SUPPLIED MATERIAL:
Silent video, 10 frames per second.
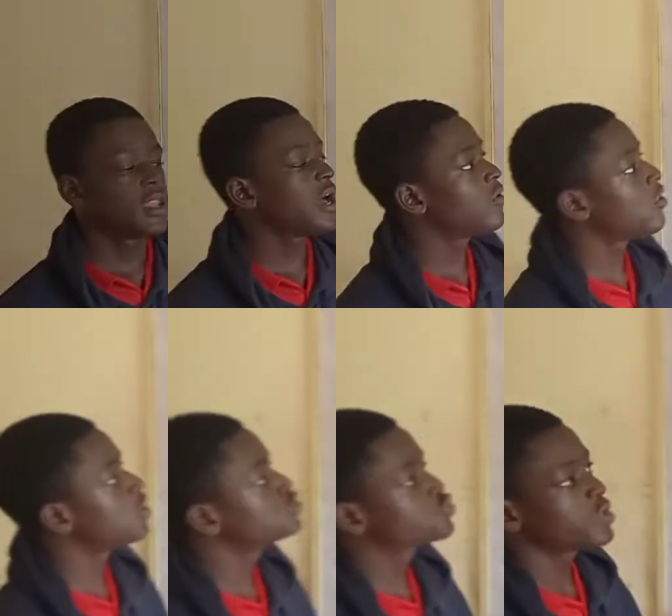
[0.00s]
Now
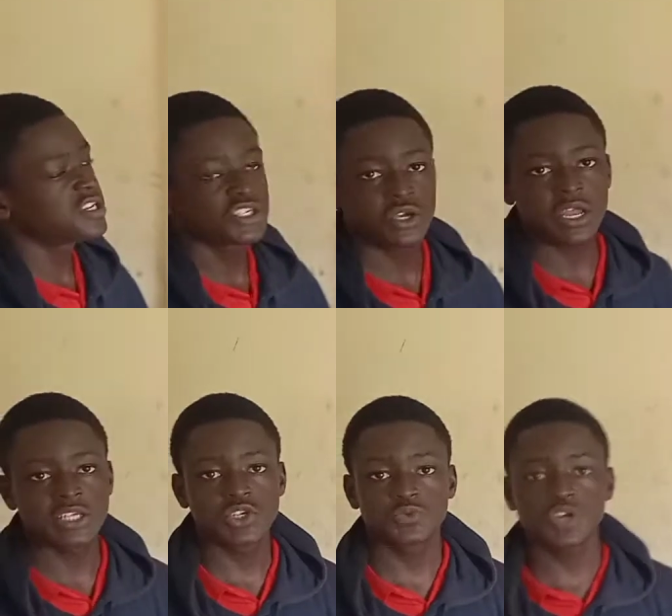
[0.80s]
on to addition
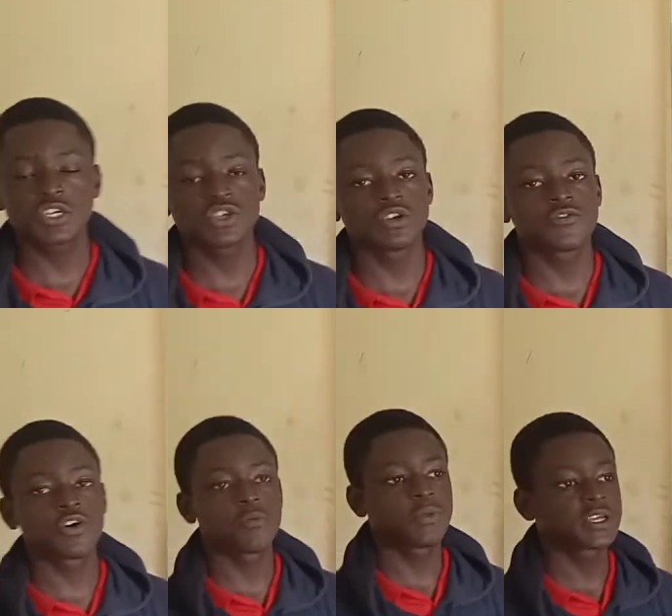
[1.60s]
and subtraction
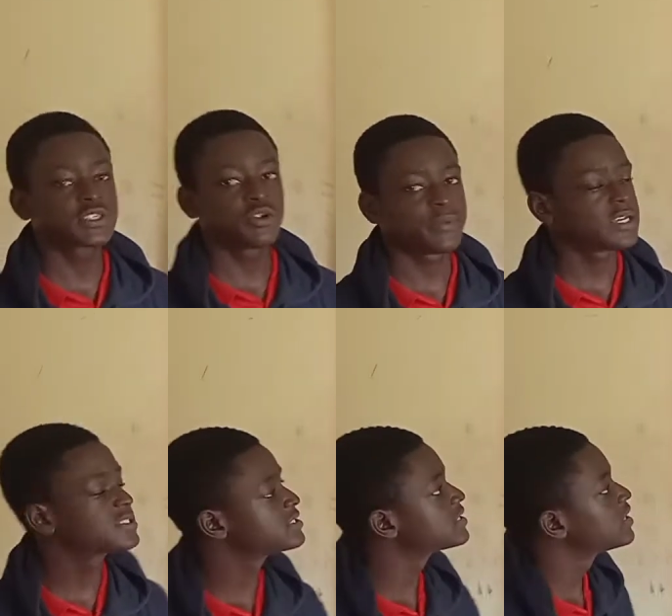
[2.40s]
of complex
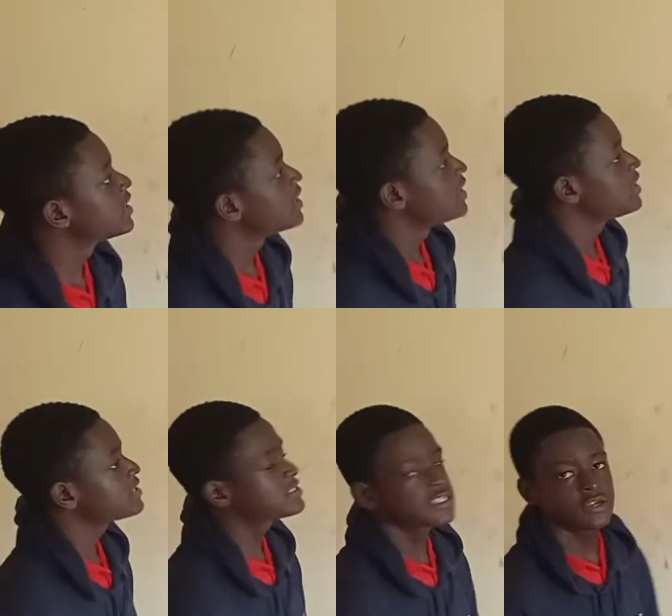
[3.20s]
numbers.
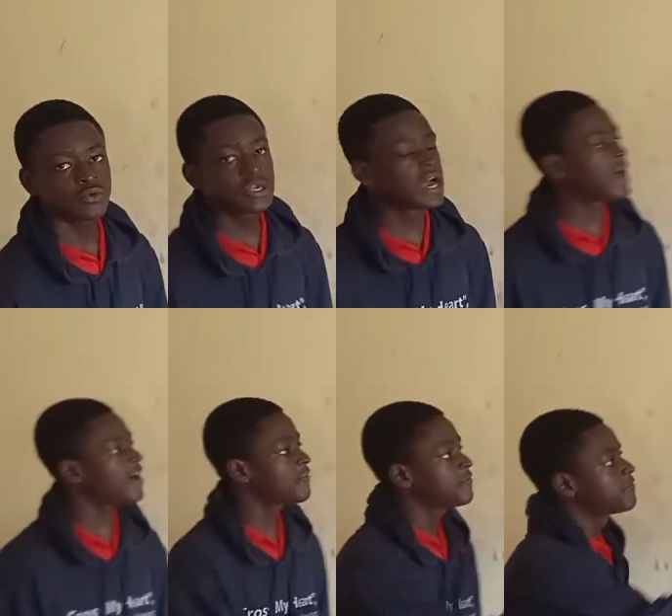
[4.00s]
Let's say we
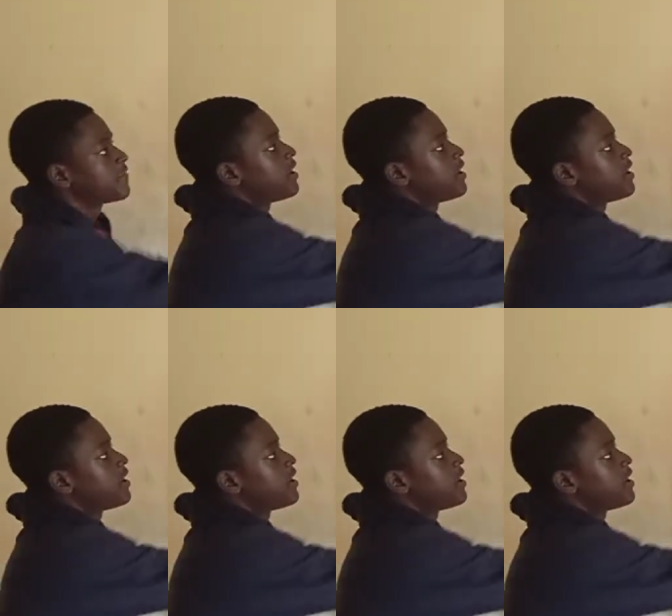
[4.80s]
have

PROBLEM DETAILS:
Word for word, return the listing above; the pictures do not belong in the copy.

EXPECTED ANSWER:
Silent video, 10 frames per second.
[0.00s]
Now
[0.80s]
on to addition
[1.60s]
and subtraction
[2.40s]
of complex
[3.20s]
numbers.
[4.00s]
Let's say we
[4.80s]
have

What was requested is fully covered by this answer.